# Records shown:

┌────────

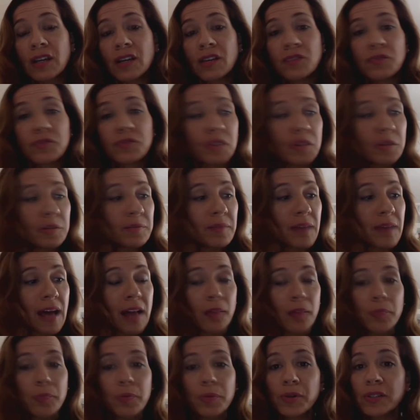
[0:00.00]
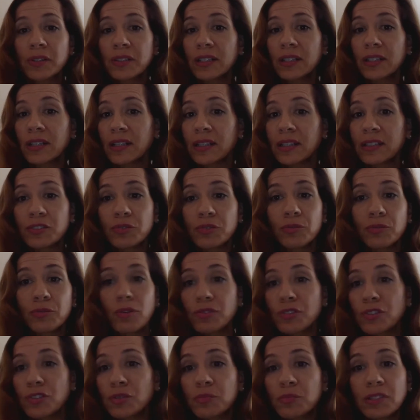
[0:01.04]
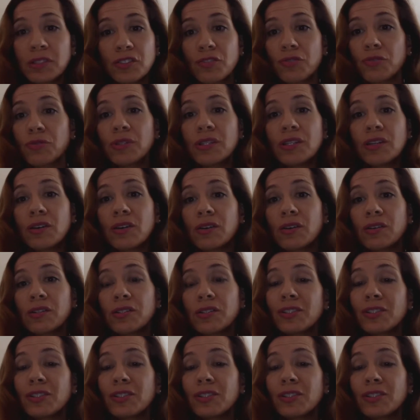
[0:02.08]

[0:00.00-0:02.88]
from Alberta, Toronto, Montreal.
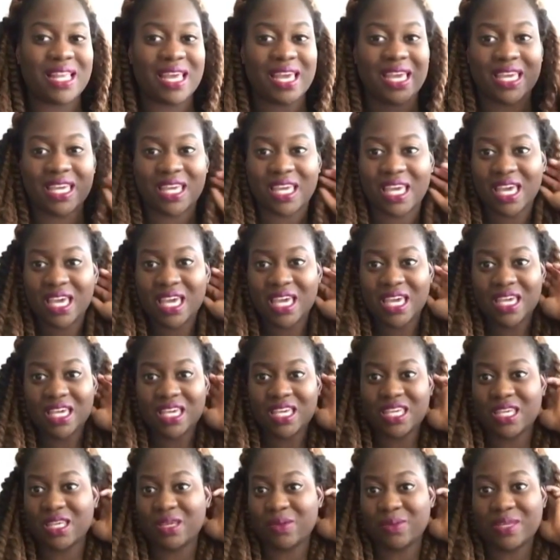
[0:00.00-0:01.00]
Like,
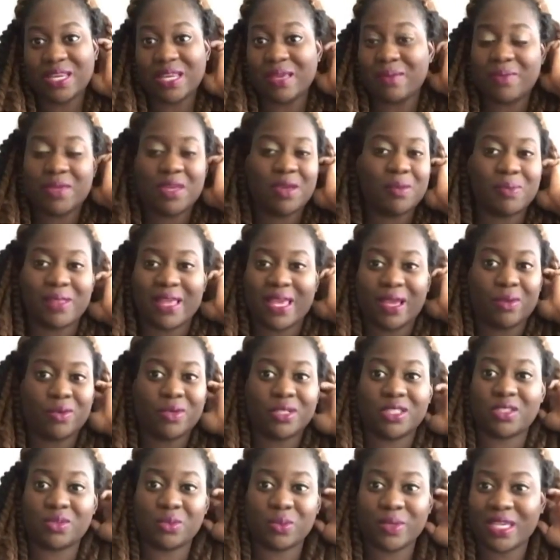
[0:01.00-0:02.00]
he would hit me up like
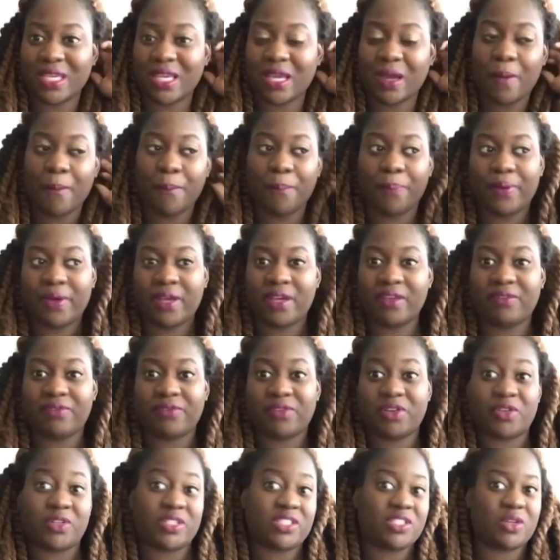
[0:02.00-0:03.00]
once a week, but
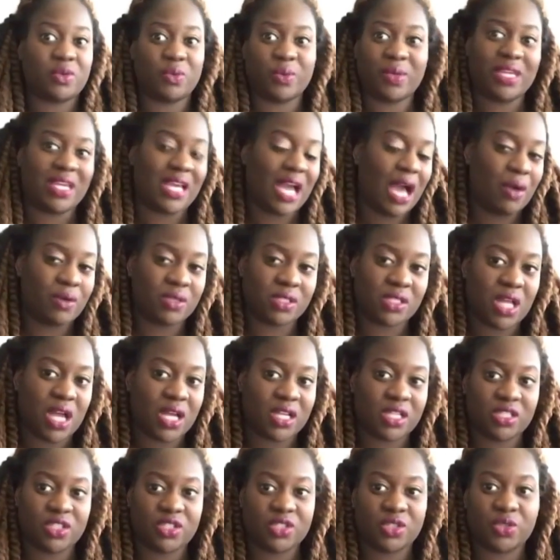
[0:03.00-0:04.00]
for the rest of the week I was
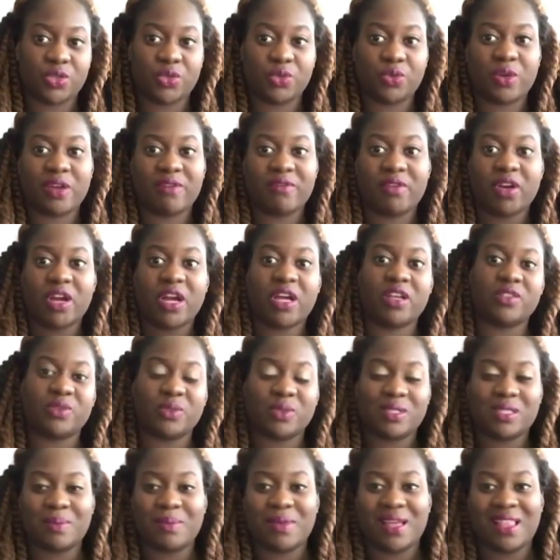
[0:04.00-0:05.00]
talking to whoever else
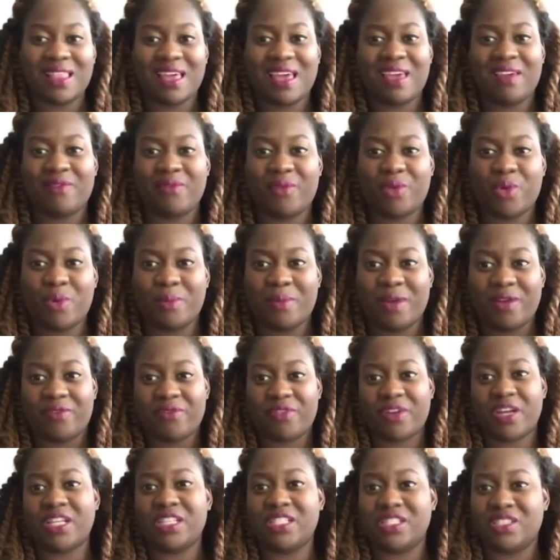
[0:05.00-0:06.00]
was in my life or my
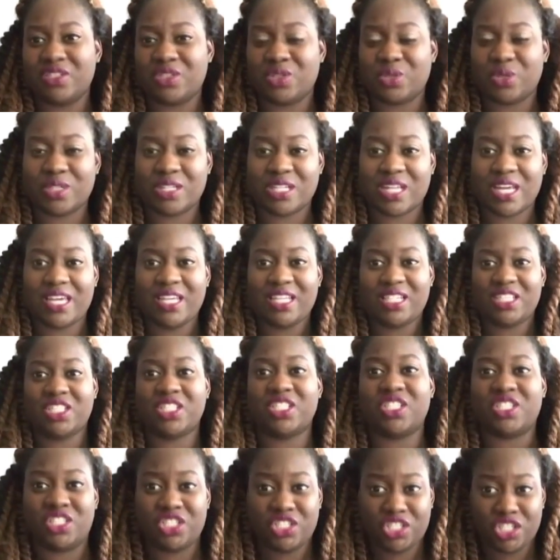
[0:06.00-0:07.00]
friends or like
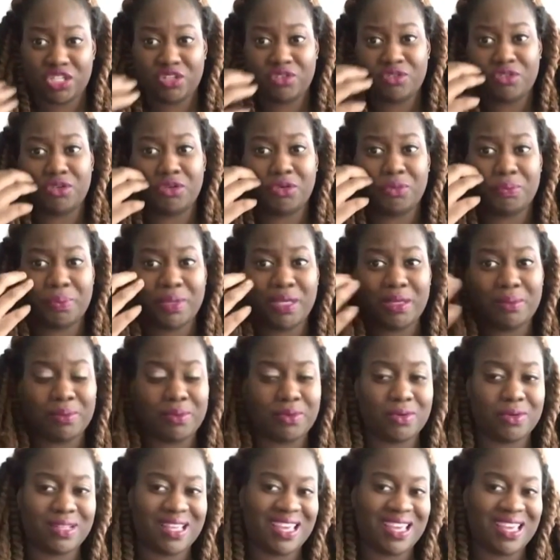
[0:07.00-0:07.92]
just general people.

└────────

# Problem requirements:
Pictures do not go in the copy; print every entry exactly as it stands.

# Response:
[0:00.00]
[0:01.04]
[0:02.08]

[0:00.00-0:02.88]
from Alberta, Toronto, Montreal.
[0:00.00-0:01.00]
Like,
[0:01.00-0:02.00]
he would hit me up like
[0:02.00-0:03.00]
once a week, but
[0:03.00-0:04.00]
for the rest of the week I was
[0:04.00-0:05.00]
talking to whoever else
[0:05.00-0:06.00]
was in my life or my
[0:06.00-0:07.00]
friends or like
[0:07.00-0:07.92]
just general people.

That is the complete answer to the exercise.